It’s time to figure out what you’re actually afraid of and do something about it.

Are you afraid that you may not have enough money to take care of your essential expenses? Lot’s of people twist their hair, wring their fingers, jiggle their legs when they start to think about how they would cope if the caca hit the fan. The fear is enough to paralyze them: they don’t start saving, they simply push the fear away (but not for long). Ya know what? It’s time to set up an emergency fund. Do a budget so you know what your Essential Emergency Expenses would be, open up a savings account and start setting aside a little each month to cover your ass.
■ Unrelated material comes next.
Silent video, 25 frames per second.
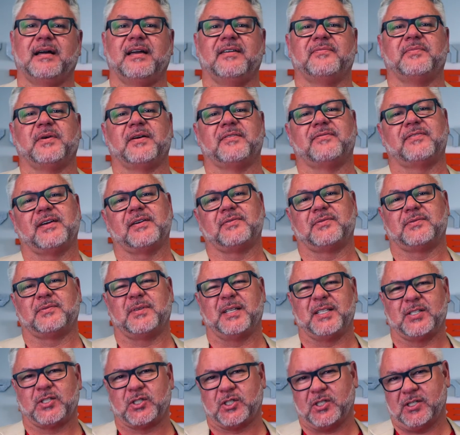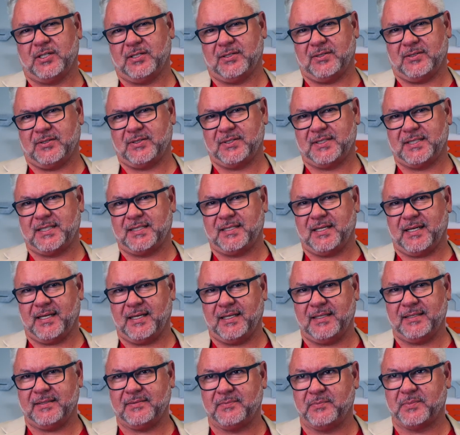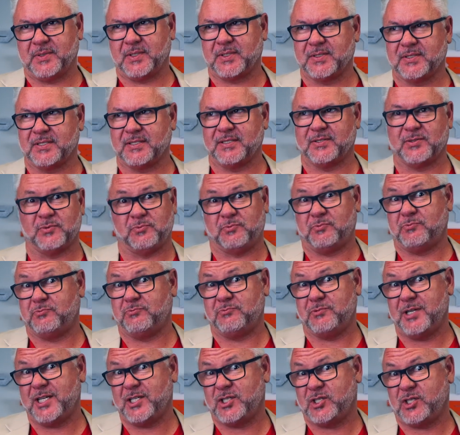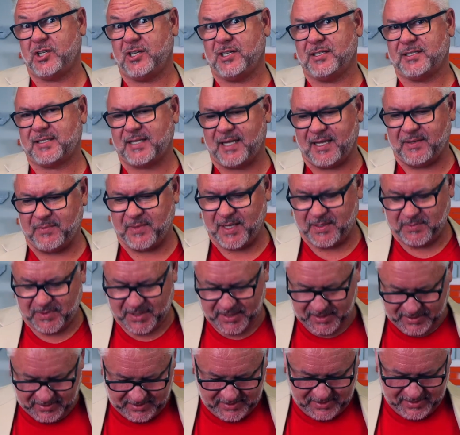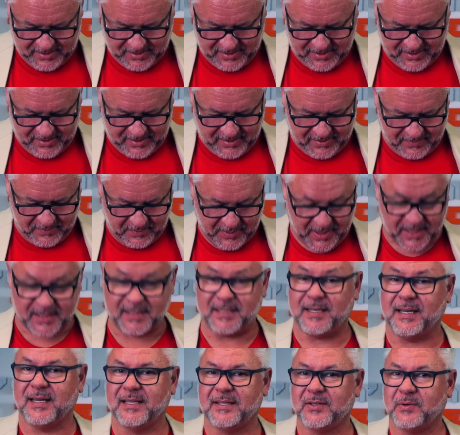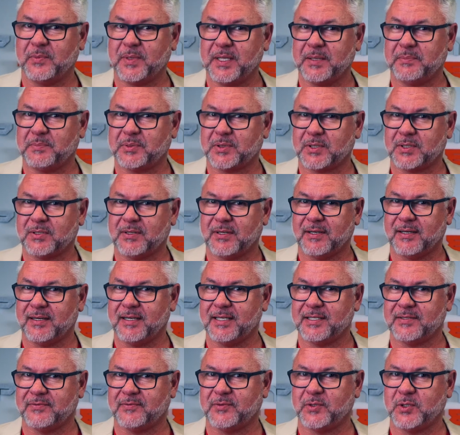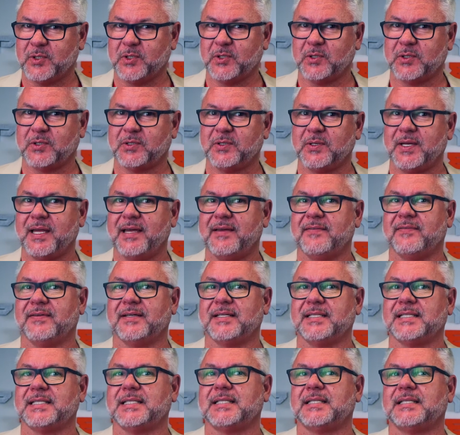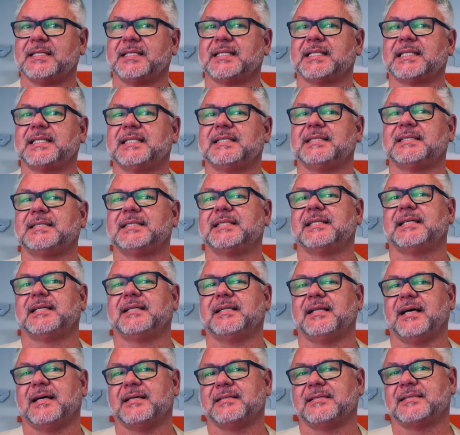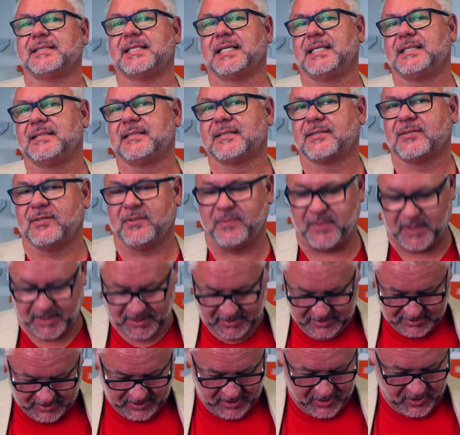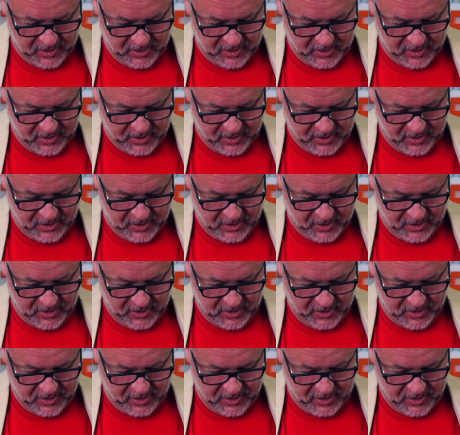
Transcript: have my favorite red shirt on today because it's Red Shirt Day maybe. But there'll be a prize for whoever can tell us in the comments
Maybe you’d like to start investing but you’re afraid that you won’t make good decisions about managing your own investments. Get yourself an expert in investing to help you. Make sure that person understands your goals and is in tune with what you’re trying to achieve. And that person should be able to say “no” to you. When Patrick started managing my money he asked me what my expectations were. I said I wanted to earn 11% on my money. He shook his head. “No can do.”

“How much?” I asked.

“Nine percent is realistic with your risk tolerance,” said Patrick (before the melt-down). So I adjusted my expectations and let Patrick do his job.

Worried that you won’t be able to make your debt payments? Time to create a debt repayment plan so you know just how much it’ll take to be debt free in three years or less, and find the money to make it happen. Debt free isn’t going to just happen. It takes work. And a commitment to doing ANYTHING to get out from under. It takes patience. And it takes stamina. Stop worrying and start moving.

Is the idea that you won’t be able to afford your child’s post-secondary schooling keeping you up at night. Time to open up an educational savings plan and start contributing $100 a month. If they’re in Grade 11 or higher, it’s also time to start talking to them about their responsibilities in coming up with some of the money, be it through hard work or scholarships, bursaries or student loans.

While most of the time I deal with people who spend too freely, there are also people who are so afraid of not having enough that they become an extreme saver. That’s not healthy either.

Identify your fears and you’ll be well on your way to redefining the role money plays in your life. The idea is to stop flailing around like you’re running out of air. When you can acknowledge your fears you can take action to overcome them. Identify the weaknesses in your financial plan that have you gasping, and then set some goals to breathe easy. 

Now it’s your turn. What have you been worrying about, and what are you going to do to face your fear and get moving?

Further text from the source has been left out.